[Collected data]
- - - - -
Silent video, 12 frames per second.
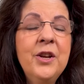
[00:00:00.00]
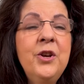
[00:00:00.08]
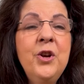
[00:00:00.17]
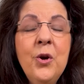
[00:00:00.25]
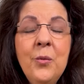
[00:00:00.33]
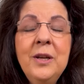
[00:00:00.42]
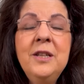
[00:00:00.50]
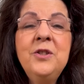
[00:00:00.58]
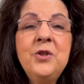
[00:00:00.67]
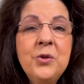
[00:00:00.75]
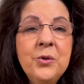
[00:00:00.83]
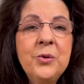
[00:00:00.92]
no one
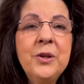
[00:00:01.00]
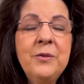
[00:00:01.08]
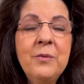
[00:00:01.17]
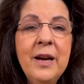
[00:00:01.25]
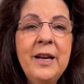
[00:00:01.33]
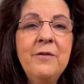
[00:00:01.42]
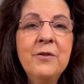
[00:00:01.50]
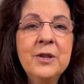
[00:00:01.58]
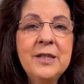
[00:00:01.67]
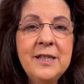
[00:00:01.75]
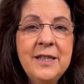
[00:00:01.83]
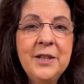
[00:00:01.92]
is truly ready for a
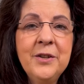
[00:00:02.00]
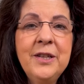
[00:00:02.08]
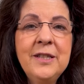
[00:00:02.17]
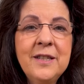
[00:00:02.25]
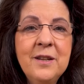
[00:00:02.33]
serious,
- - - - -
PROBLEM STATEMENT: Set down the records again exactly as they appear, leaving each picture behind.

OUTPUT BELOW:
Silent video, 12 frames per second.
[00:00:00.00]
[00:00:00.08]
[00:00:00.17]
[00:00:00.25]
[00:00:00.33]
[00:00:00.42]
[00:00:00.50]
[00:00:00.58]
[00:00:00.67]
[00:00:00.75]
[00:00:00.83]
[00:00:00.92]
no one
[00:00:01.00]
[00:00:01.08]
[00:00:01.17]
[00:00:01.25]
[00:00:01.33]
[00:00:01.42]
[00:00:01.50]
[00:00:01.58]
[00:00:01.67]
[00:00:01.75]
[00:00:01.83]
[00:00:01.92]
is truly ready for a
[00:00:02.00]
[00:00:02.08]
[00:00:02.17]
[00:00:02.25]
[00:00:02.33]
serious,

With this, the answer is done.